| WORK REQUEST |
Each entry should be set down exactly as written, except for any picture it holds.

[[ EXTRACTED ENTRIES open ]]

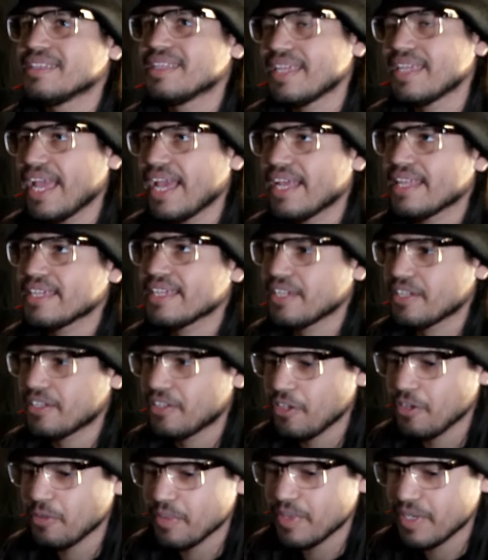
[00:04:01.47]
like yeah, like
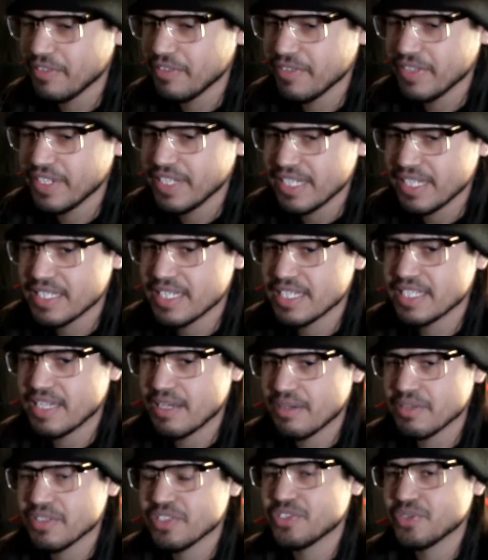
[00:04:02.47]
accumulatively since
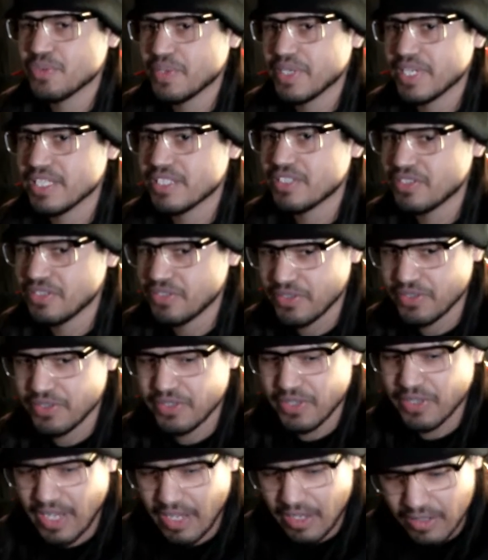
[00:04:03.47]
I was 22.
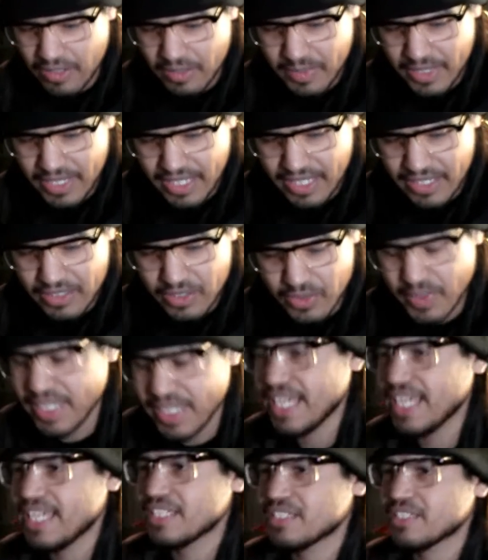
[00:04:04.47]
So how old am I now?
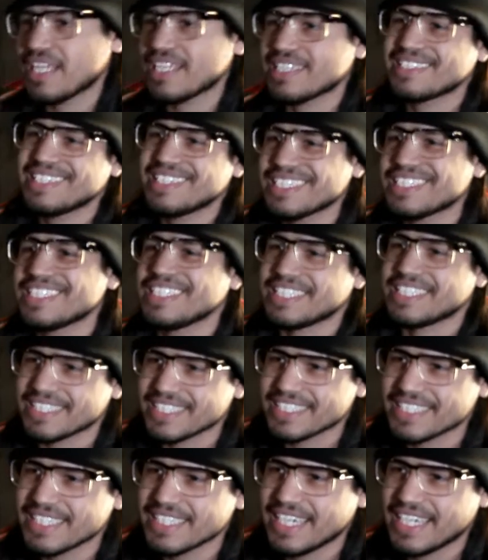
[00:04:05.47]
28. So like six
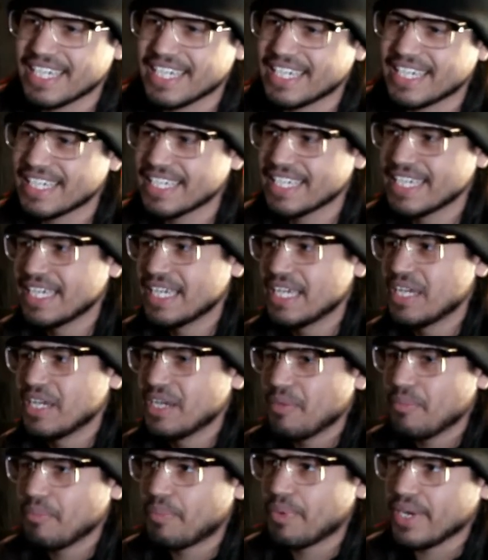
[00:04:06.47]
years. Uh,
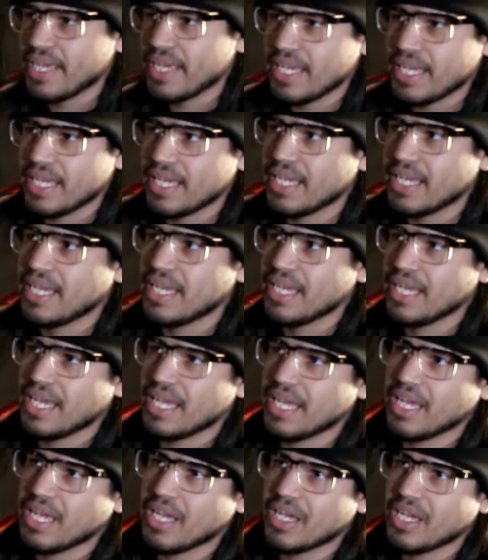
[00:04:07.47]
okay. But
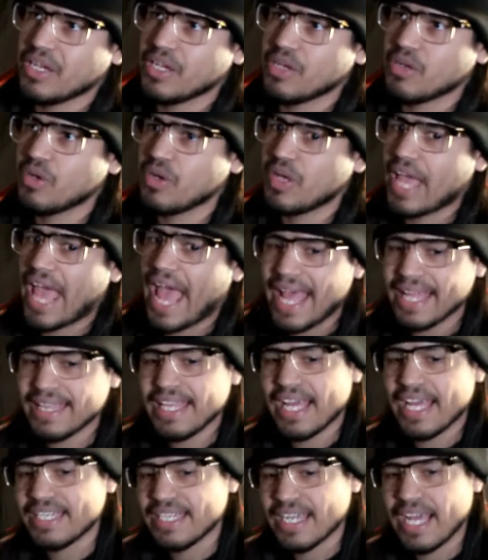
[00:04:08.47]
Dang
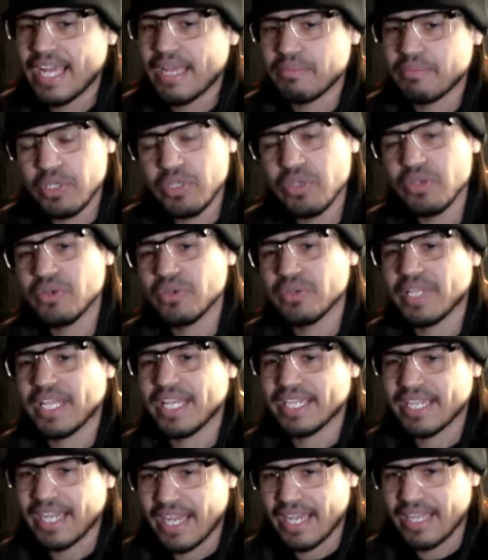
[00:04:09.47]
at that time too,
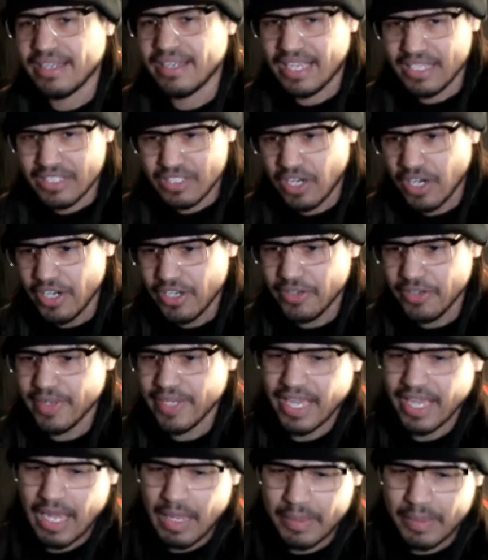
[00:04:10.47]
like I, I started
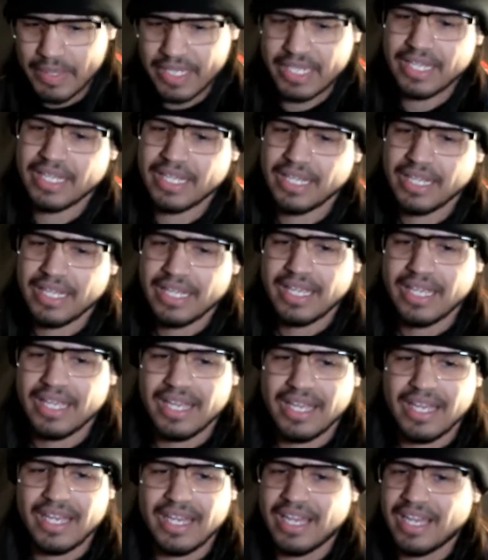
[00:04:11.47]
doing comedy,
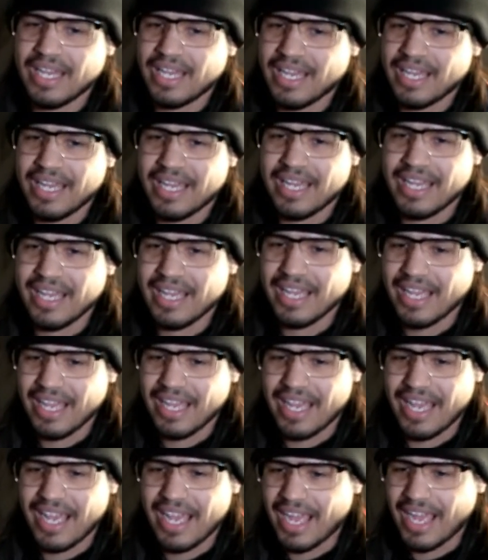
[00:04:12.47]
uh,
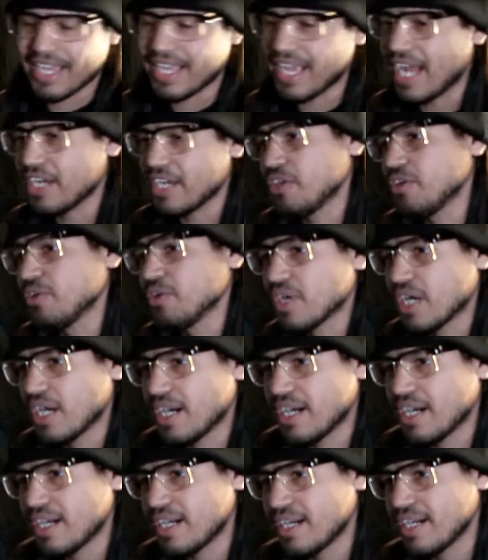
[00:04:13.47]
I got a new
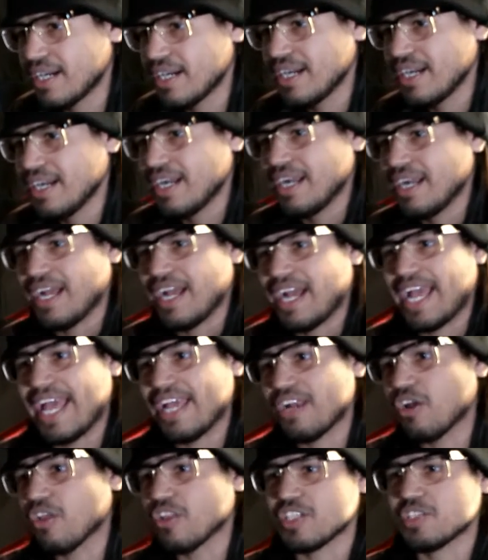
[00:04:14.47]
car, I
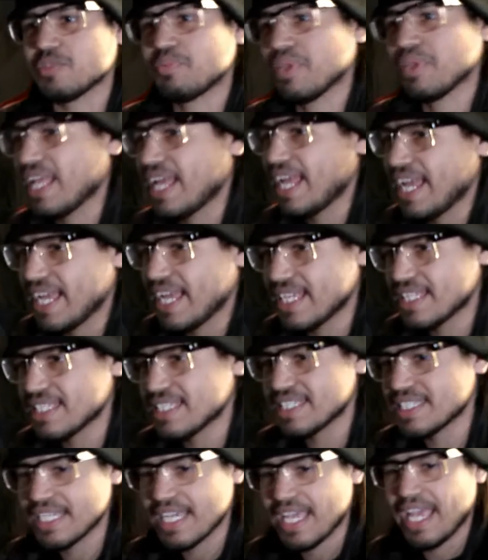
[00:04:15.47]
had all these
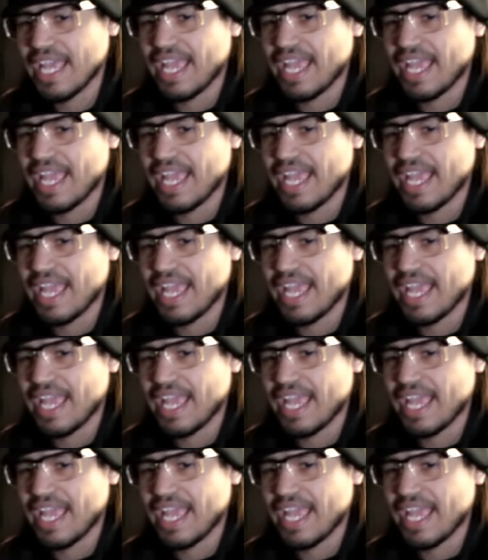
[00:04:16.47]
plans,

[[ EXTRACTED ENTRIES closed ]]

| SOLUTION BELOW |
[00:04:01.47]
like yeah, like
[00:04:02.47]
accumulatively since
[00:04:03.47]
I was 22.
[00:04:04.47]
So how old am I now?
[00:04:05.47]
28. So like six
[00:04:06.47]
years. Uh,
[00:04:07.47]
okay. But
[00:04:08.47]
Dang
[00:04:09.47]
at that time too,
[00:04:10.47]
like I, I started
[00:04:11.47]
doing comedy,
[00:04:12.47]
uh,
[00:04:13.47]
I got a new
[00:04:14.47]
car, I
[00:04:15.47]
had all these
[00:04:16.47]
plans,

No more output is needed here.